▼

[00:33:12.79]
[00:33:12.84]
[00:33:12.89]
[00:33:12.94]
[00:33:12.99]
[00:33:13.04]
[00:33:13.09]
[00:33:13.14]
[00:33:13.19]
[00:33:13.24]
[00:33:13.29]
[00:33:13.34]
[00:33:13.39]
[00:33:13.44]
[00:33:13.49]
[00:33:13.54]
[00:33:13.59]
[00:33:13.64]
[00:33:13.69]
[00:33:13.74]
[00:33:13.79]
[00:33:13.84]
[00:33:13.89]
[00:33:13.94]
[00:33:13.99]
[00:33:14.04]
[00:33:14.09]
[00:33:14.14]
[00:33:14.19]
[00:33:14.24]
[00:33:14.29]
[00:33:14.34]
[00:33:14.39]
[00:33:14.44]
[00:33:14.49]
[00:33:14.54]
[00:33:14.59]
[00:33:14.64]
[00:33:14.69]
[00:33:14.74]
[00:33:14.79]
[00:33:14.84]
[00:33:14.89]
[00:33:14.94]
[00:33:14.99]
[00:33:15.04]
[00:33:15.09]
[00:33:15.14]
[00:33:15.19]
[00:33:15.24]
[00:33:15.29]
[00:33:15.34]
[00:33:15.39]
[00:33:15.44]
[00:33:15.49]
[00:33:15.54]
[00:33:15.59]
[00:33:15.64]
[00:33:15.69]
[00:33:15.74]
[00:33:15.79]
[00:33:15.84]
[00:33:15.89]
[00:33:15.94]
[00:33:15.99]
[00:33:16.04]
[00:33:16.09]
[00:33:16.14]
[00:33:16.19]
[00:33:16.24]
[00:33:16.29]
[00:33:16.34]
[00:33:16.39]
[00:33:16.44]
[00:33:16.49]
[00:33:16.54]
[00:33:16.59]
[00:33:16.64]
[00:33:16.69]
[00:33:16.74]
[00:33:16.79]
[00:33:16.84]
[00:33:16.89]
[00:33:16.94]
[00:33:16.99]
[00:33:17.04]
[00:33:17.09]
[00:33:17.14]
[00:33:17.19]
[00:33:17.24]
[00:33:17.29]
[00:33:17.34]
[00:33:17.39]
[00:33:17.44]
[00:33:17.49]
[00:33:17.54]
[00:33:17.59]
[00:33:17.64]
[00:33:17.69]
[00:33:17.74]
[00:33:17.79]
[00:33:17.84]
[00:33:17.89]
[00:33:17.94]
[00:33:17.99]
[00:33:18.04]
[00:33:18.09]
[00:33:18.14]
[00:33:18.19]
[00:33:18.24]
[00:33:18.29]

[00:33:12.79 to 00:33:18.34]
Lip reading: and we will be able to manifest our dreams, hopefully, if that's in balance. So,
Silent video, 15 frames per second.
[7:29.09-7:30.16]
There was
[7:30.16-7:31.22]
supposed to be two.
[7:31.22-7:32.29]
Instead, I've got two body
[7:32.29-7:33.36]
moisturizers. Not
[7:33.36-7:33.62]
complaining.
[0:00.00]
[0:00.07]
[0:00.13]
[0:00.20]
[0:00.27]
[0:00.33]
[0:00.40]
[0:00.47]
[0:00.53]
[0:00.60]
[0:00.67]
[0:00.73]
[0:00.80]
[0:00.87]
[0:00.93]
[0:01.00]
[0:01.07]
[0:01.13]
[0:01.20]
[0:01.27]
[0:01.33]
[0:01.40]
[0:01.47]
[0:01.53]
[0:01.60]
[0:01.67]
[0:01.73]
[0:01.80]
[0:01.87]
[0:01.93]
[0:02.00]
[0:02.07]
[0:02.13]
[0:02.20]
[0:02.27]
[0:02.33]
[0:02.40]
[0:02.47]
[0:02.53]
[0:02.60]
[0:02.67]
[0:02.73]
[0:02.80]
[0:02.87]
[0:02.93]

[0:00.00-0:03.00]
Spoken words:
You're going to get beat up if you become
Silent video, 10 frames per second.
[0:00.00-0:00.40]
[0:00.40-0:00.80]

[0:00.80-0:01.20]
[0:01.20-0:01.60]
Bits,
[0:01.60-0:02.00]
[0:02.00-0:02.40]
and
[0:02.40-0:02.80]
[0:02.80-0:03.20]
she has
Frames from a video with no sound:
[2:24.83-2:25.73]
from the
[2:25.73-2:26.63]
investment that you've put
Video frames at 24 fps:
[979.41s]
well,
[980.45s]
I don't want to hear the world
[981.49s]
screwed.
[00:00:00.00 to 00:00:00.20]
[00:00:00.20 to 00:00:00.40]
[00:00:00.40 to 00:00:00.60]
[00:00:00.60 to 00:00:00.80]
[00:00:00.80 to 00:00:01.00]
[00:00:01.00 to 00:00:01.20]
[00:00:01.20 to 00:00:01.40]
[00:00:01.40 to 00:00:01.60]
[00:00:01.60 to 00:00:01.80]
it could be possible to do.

▲

#### [TO DO]
Starting at the line above that contains "[00:33:16.69]", repeat each line exactly up to and including the line that contains "[00:33:12.79 to 00:33:18.34]", and stop there.

#### [THE ANSWER]
[00:33:16.69]
[00:33:16.74]
[00:33:16.79]
[00:33:16.84]
[00:33:16.89]
[00:33:16.94]
[00:33:16.99]
[00:33:17.04]
[00:33:17.09]
[00:33:17.14]
[00:33:17.19]
[00:33:17.24]
[00:33:17.29]
[00:33:17.34]
[00:33:17.39]
[00:33:17.44]
[00:33:17.49]
[00:33:17.54]
[00:33:17.59]
[00:33:17.64]
[00:33:17.69]
[00:33:17.74]
[00:33:17.79]
[00:33:17.84]
[00:33:17.89]
[00:33:17.94]
[00:33:17.99]
[00:33:18.04]
[00:33:18.09]
[00:33:18.14]
[00:33:18.19]
[00:33:18.24]
[00:33:18.29]

[00:33:12.79 to 00:33:18.34]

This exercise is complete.